My Shenpa Needed A Bath

We wear such long and heavy clothing in winter, it’s a wonder we know who we are underneath. That’s why, on this cold winter night, soaking naked in a tub was the most fitting setting for me to confront shenpa.

From “Learning To Stay,” by Buddhist nun Pema Chodron:

“Here is an everyday example of shenpa. Somebody says a mean word to you and then something in you tightens— that’s the shenpa. Then it starts to spiral into low self-esteem, or blaming them, or anger at them, denigrating yourself.

“Another mean word may not affect you, but we’re talking about where it touches that sore place— that’s a shenpa. Someone criticizes you—they criticize your work, they criticize your appearance, they criticize your child— and, shenpa: almost co-arising…

“In terms of shenpa itself, there’s the tightening that happens involuntarily, then there’s the urge to move away from it in some habitual way…”

Shenpa is why I needed a bath tonight.

I was frustrated with the slow, intermittent wireless connection in my house. I was still still pissed that the dump truck guy rode my ass all the way from Kittanning to New Bethlehem. My skin was dry and I felt heavy and unfamiliar to myself tonight. And it all started yesterday with shenpa.

I want to add a warning to my previous blog, “Do You Google Yourself.” Be prepared to read ugly things about yourself if you venture into unfamiliar websites that tag your name. I found two blogs yesterday that attacked me personally.
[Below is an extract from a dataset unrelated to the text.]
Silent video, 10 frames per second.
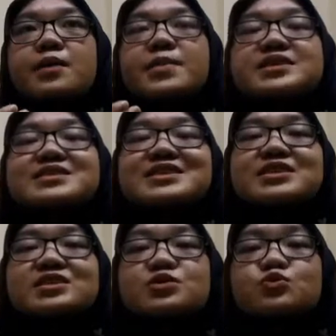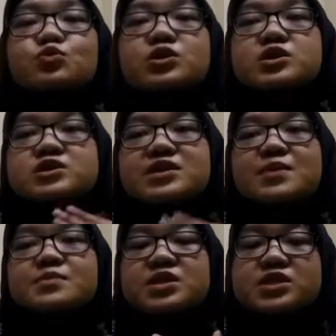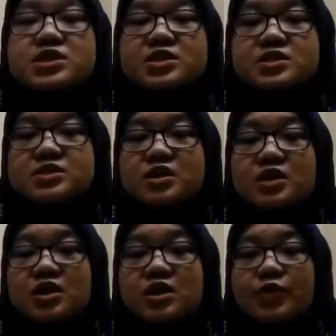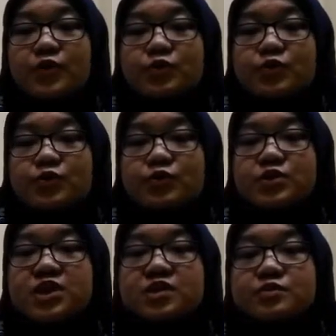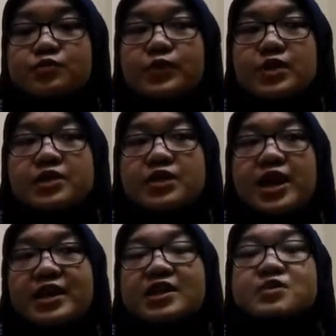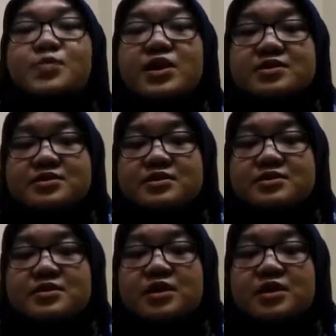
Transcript: must need do some research to deal with the another parties.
The writers of these blogs made pot shots – sweeping conclusions about who I am without ever talking to me – and they hurt me deeply. I tried to put the hurt aside, to dwell on the positive, but the feeling festered because I didn’t deal with the shenpa. I chose, instead, to get pissed at the things I couldn’t change. I moved away from shenpa rather than confront it.
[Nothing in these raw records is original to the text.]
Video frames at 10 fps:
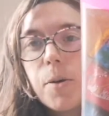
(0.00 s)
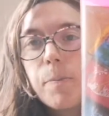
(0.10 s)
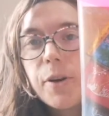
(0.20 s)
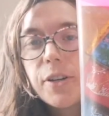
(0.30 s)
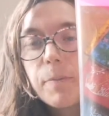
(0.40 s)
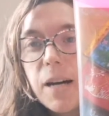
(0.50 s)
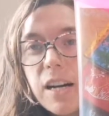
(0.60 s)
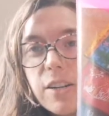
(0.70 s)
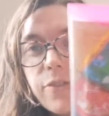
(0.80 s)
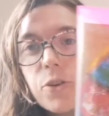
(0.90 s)

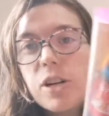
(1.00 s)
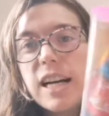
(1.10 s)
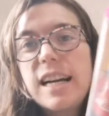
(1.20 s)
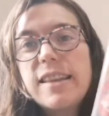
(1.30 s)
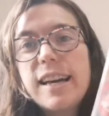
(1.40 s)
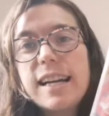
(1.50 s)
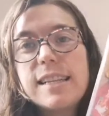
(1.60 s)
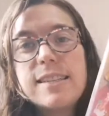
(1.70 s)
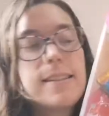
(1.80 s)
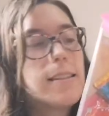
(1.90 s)
bookmark for her. That
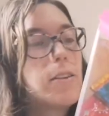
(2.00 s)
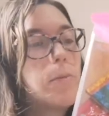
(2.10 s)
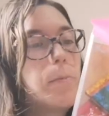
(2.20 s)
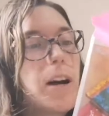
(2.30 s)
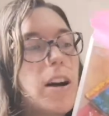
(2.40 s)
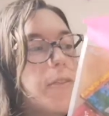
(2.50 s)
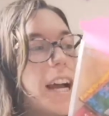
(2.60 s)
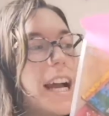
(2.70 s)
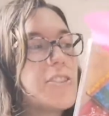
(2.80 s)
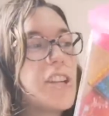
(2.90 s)
is part of the
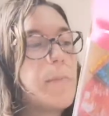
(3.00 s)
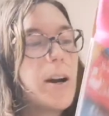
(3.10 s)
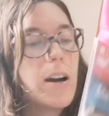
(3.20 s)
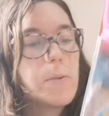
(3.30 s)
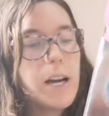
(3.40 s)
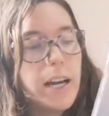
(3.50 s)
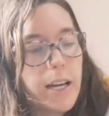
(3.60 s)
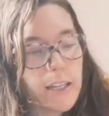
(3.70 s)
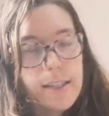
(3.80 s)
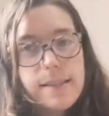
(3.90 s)
Hatchet
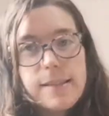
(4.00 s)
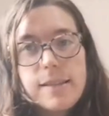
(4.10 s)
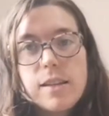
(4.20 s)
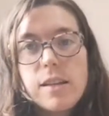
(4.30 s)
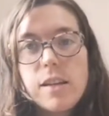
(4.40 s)
Partworks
Finally tonight I listened to my dried face, chapped lips, and my general lack of voice and coherency as they all screamed, “Get the hell in the bathtub and deal with the shenpa!”
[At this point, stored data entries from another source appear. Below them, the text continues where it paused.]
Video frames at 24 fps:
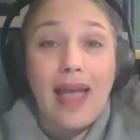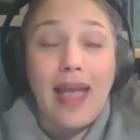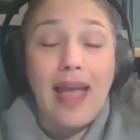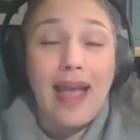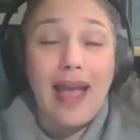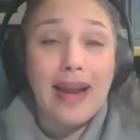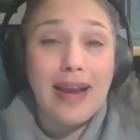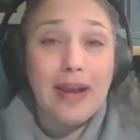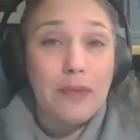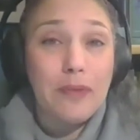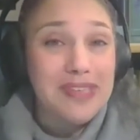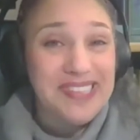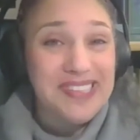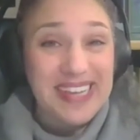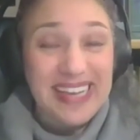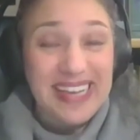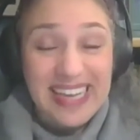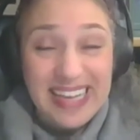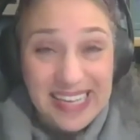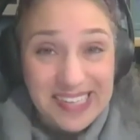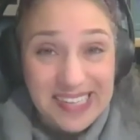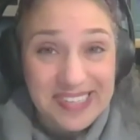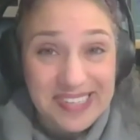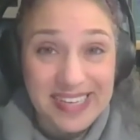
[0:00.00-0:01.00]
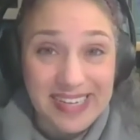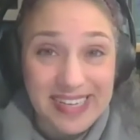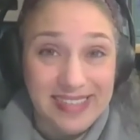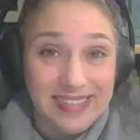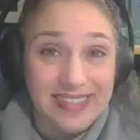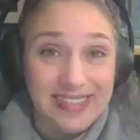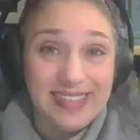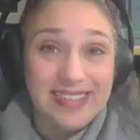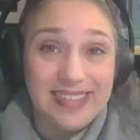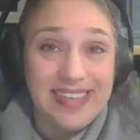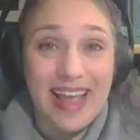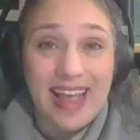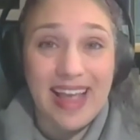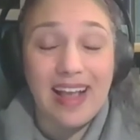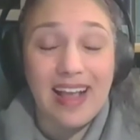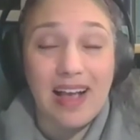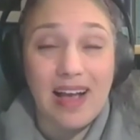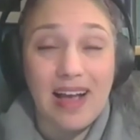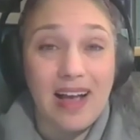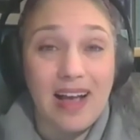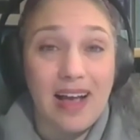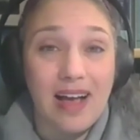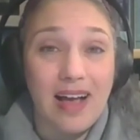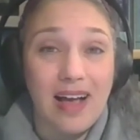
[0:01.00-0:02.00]
And it was easy to take
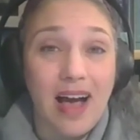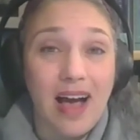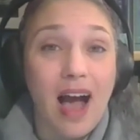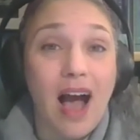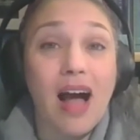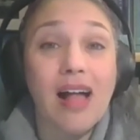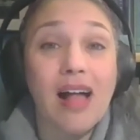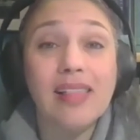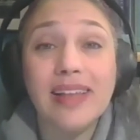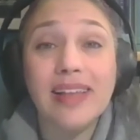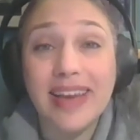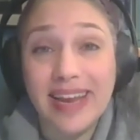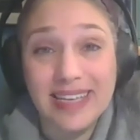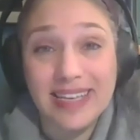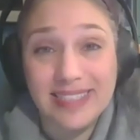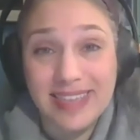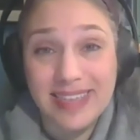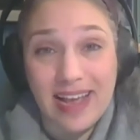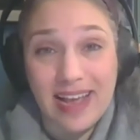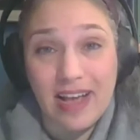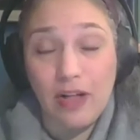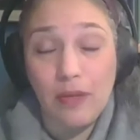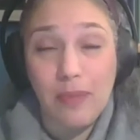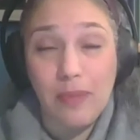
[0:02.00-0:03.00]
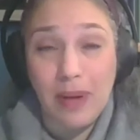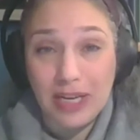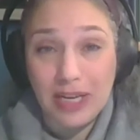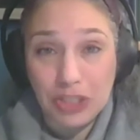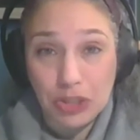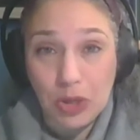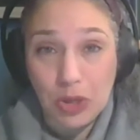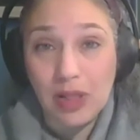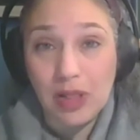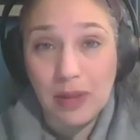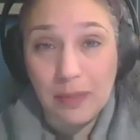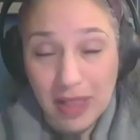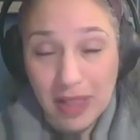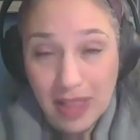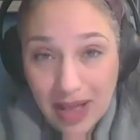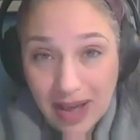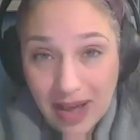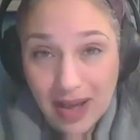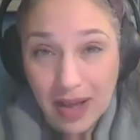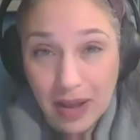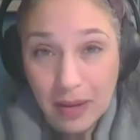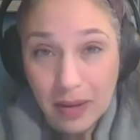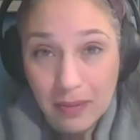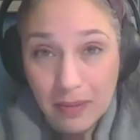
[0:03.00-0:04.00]
a holiday tale by Sholem
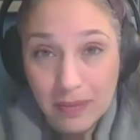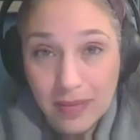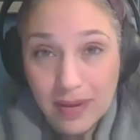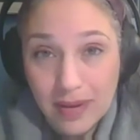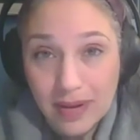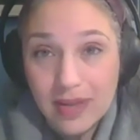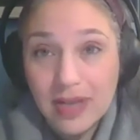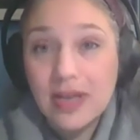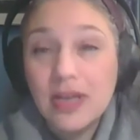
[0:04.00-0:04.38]
Aleichem,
The funny thing about the four Rs of dealing with shenpa – Recognition, Refrain, Relaxing and Resolve – is that the way in which we deal never plays out the way you think it will. I won’t bore you with all the details, but the most prominent thought to come out of my confrontation tonight is this: How many pot shots have I taken at people I don’t know or understand or haven’t taken the time to ask the right questions of? When, in my daily life, do I make conclusions about people based on one action, one look, one gesture, one sound? And what do I do with those conclusions? Even if I’m not verbal with my “pot shots,” they’re in my head, they form my opinions and actions. I might cut someone off, flip them off, give them a look of disdain, sigh, stomp or otherwise act like a child to make my “point,” and then I go merrily about my life bolstered by thinking I was right when in actuality, I probably caused shenpa.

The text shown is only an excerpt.